As my change management colleagues remind me, employees are most inspired to change when their needs for growth and meaning are met. The guided approach can work well when employees are involved in setting timelines and any feedback they provide is acknowledged and heard.
We know this approach can work, but its effectiveness is often limited. Some companies embrace new technologies and others not so much.
Here’s the conundrum: we’re not asking our employees to do anything at work that they’re not doing at home. We learn to use new technology often in our personal lives.
Think of it this way…
Who do you call when you have an issue with iTunes? Who taught you how to use Uber? Who taught you how to update your cell phone to the latest software release? Who showed you how to set up an online account and order from an online catalogue?
Answer: no one! (Well… maybe your kids.)
As users of consumer technology, we’ve already learned to be self-reliant and figure things out for ourselves.
So, how do we get users to adopt new technology when the guided approach fails?
Directed innovation adoption
In this approach, we start with an information campaign describing the new technology and its benefits. We follow that with mandatory training. Next, we provide a date at which calling the service desk for help is no longer an option. They must use the technology.
In the directed model, we’re removing the option of the previous type of support and directing them to the new application to resolve issues. Of course, there will always be escalations for more complex issues. But for Level 1 support, the new tool is how we resolve issues.

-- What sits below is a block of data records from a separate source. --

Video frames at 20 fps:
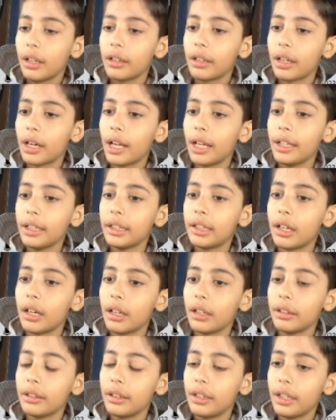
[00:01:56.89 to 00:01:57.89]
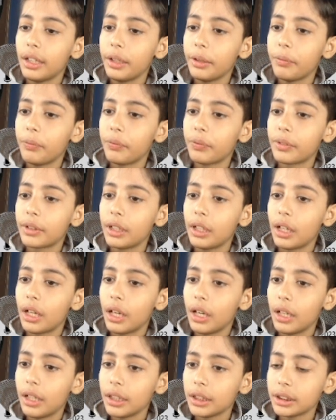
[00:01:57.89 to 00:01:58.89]
write a div
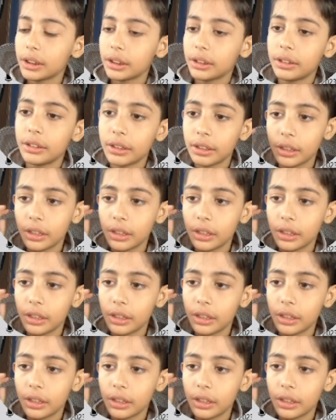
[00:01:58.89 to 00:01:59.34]
class.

Does the directed model work? Yes. At my company, we once moved more than 400,000 end users from calling the service desk for password reset support to an automated tool. It has worked at many other companies, too.
Penalize for not adopting
This approach makes the most sense after first trying the guided and/or directed approaches. Here, we are penalizing employees or business units if they don’t adopt the new technology. For example, if an employee still call the service desk after the mandatory compliance date, their business unit gets billed for support desk time.
Why? Because the financial investment in an automated, cognitive service isn’t trivial. Given such an investment, employees who continue with the status quo after a mandatory compliance date are draining the organization.
My company polled attendees at a recent conference featuring cognitive service desk technology. More than 80 percent of poll participants said they’re either “willing” or “totally willing” to embrace AI-powered tools at work. And more than 70 percent said they’d want the agent to help with IT support.
As more and more companies adopt digital workplace technology, they’re seeing the promise of high-touch IT support is better fulfilled with an AI-powered service desk. That tells me the standard for “high-touch” is changing — and so should organizations’ approach to implementing new technology.